Author: Jim Riley Last updated: Sunday 23 September, 2012
Balance Sheet (overview)
A balance sheet is a statement of the total assets and liabilities of an organisation at a particular date - usually
the last date of an accounting period.
The balance sheet is split into two parts:
(1) A statement of fixed assets, current assets and the liabilities (sometimes referred to as "Net Assets")
(2) A statement showing how the Net Assets have been financed,
for example through share capital and retained profits.
The Companies Act requires the balance sheet to be included
in the published financial accounts of all limited companies. In reality,
all other organisations that need to prepare accounting information for external
users (e.g. charities, clubs, partnerships) will also product a balance sheet
since it is an important statement of the financial affairs of the organisation.
A balance sheet does not necessary "value" a company,
since assets and liabilities are shown at "historical cost" and some intangible assets (e.g. brands, quality of management, market leadership)
are not included.
Example Balance Sheet
The structure of a typical balance sheet is illustrated below:
Boston Learning Systems plc Balance Sheet at 31 December
Goodwill and other intangible assets
Property, plant & equipment
Trade and other receivables
Cash and cash equivalents
Trade and other payables
Current tax liabilities
Net current assets
An asset is any right or thing that is owned by a business.

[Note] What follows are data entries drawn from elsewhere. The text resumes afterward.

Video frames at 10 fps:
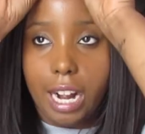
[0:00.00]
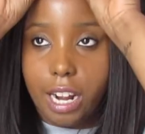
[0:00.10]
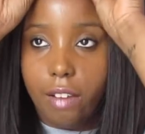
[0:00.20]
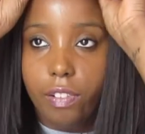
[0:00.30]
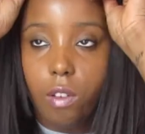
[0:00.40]
I
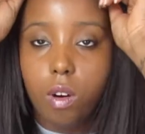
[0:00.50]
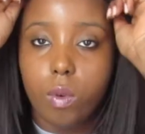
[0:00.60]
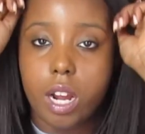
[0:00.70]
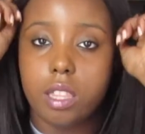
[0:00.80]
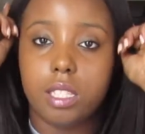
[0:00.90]
definitely will
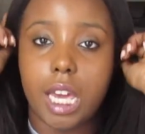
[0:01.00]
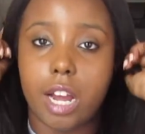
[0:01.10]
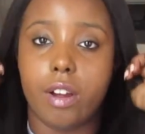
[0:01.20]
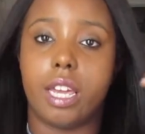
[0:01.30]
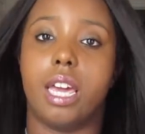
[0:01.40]
wear this
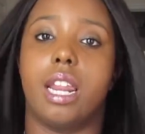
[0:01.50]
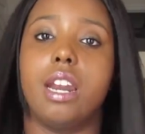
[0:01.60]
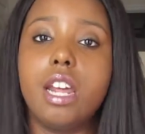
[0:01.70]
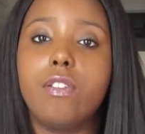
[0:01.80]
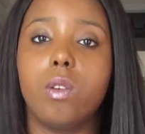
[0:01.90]
hair again.
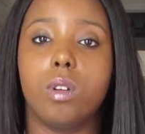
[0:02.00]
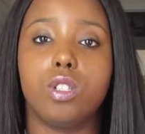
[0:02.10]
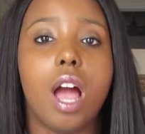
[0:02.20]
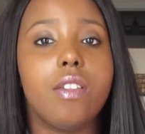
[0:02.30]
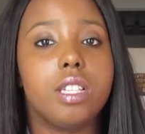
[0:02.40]
I definitely will
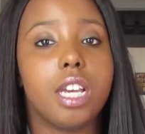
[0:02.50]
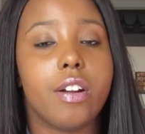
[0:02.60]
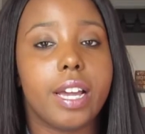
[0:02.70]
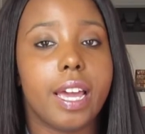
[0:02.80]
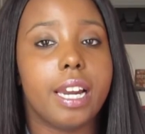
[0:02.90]
try this
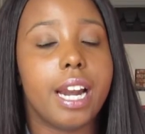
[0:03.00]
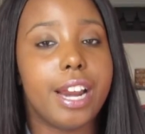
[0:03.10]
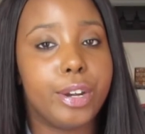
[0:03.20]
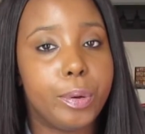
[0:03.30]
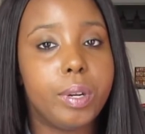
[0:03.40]
hair again, and
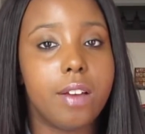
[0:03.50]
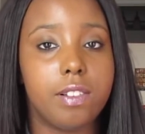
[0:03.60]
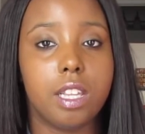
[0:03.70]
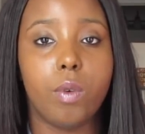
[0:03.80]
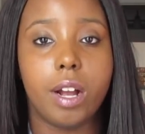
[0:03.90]
I do
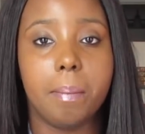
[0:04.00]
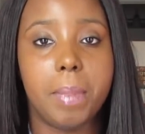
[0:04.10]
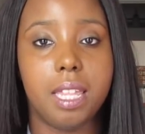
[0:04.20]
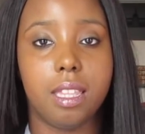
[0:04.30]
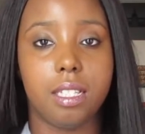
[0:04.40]
definitely
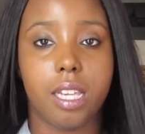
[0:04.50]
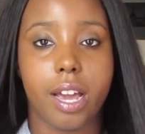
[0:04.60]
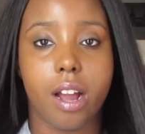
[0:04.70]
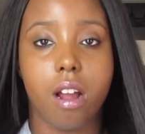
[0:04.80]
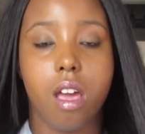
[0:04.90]
recommend this
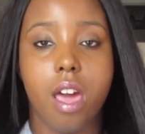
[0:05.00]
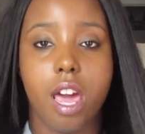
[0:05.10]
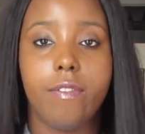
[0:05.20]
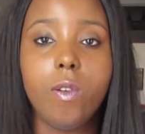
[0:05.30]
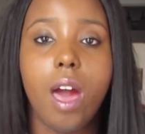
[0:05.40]
hair.
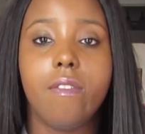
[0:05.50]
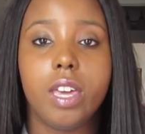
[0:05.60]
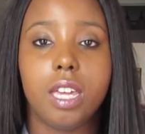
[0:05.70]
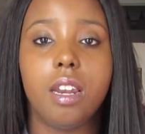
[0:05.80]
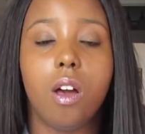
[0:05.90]
If you have
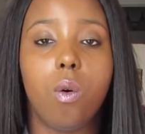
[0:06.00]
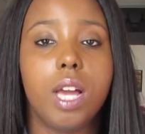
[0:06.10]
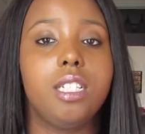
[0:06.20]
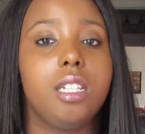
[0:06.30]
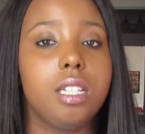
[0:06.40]
any
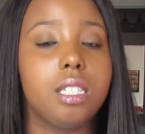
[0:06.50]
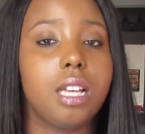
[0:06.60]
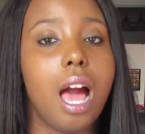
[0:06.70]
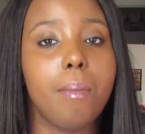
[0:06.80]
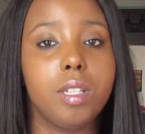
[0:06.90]
questions,
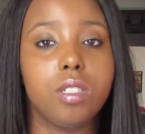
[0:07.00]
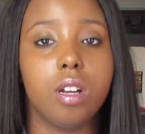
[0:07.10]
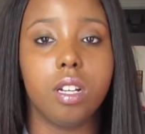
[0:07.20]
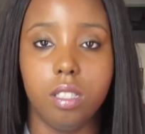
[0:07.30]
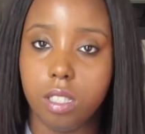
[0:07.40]
comments,
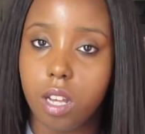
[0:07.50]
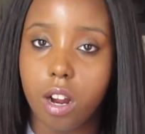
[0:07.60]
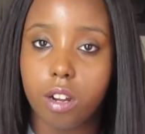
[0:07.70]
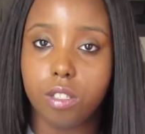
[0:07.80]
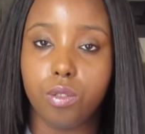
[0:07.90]
or
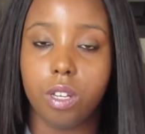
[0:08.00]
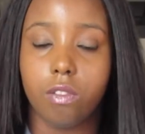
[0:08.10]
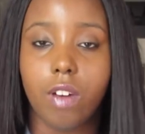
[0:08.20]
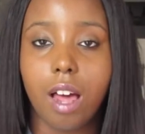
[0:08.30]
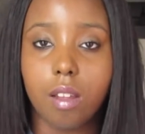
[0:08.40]
concerns, you
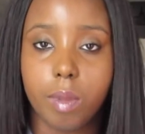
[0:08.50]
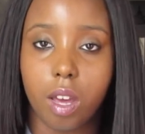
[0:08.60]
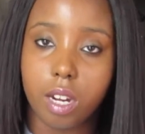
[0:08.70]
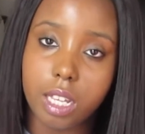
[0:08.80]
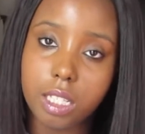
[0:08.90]
can follow me
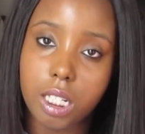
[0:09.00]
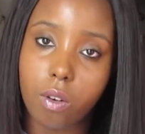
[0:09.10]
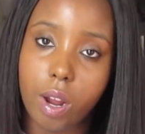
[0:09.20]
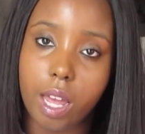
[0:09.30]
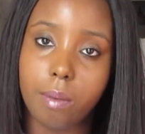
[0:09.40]
on
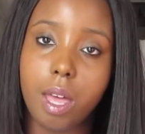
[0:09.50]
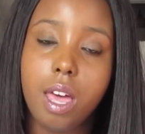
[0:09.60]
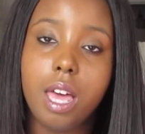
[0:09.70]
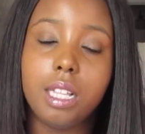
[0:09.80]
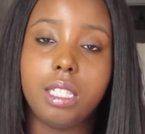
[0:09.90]
Instagram,
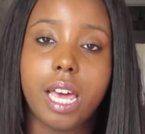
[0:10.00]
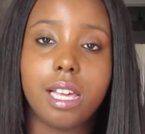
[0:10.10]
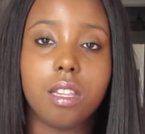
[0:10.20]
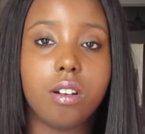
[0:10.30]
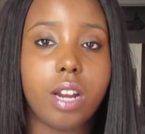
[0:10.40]

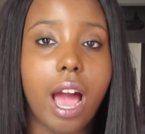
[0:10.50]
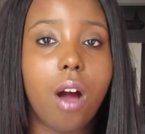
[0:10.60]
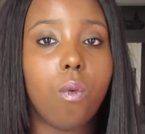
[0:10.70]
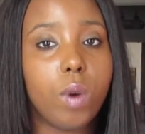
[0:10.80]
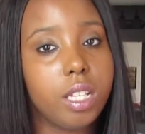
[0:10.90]

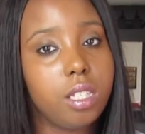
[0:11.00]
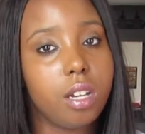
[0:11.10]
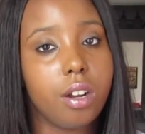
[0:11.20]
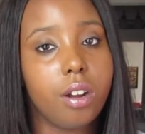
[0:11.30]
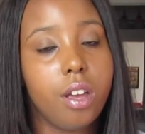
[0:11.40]

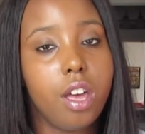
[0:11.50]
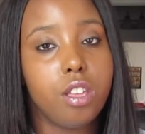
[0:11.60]
taylor.winter.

Assets include land, buildings, equipment and anything else a business owns
that can be given a value in money terms for the purpose of financial reporting.
Definition of Liabilities
To acquire its assets, a business may have to obtain money from
various sources in addition to its owners (shareholders) or from retained
profits. The various amounts of money owed by a business are called its liabilities.
Long-term and Current
To provide additional information to the user, assets and liabilities
are usually classified in the balance sheet as:
- Current: those due to be repaid or converted into cash within
12 months of the balance sheet date;
- Long-term: those due to be repaid or converted into cash more
than 12 months after the balance sheet date;
A further classification other than long-term or current is
also used for assets. A "fixed asset" is an asset which is intended
to be of a permanent nature and which is used by the business to provide the
capability to conduct its trade. Examples of "tangible fixed assets" include plant & machinery, land & buildings and motor vehicles. "Intangible
fixed assets" may include goodwill, patents, trademarks and brands
- although they may only be included if they have been "acquired".
Investments in other companies which are intended to be held for the long-term
can also be shown under the fixed asset heading.
Definition of Capital
As well as borrowing from banks and other sources, all companies
receive finance from their owners. This money is generally available for the
life of the business and is normally only repaid when the company is "wound
up". To distinguish between the liabilities owed to third parties and
to the business owners, the latter is referred to as the "capital" or "equity capital" of the company.
In addition, undistributed profits are re-invested in company
assets (such as stocks, equipment and the bank balance). Although these "retained
profits" may be available for distribution to shareholders - and may
be paid out as dividends as a future date - they are added to the equity capital
of the business in arriving at the total "equity shareholders' funds".
At any time, therefore, the capital of a business is equal to
the assets (usually cash) received from the shareholders plus any profits
made by the company through trading that remain undistributed.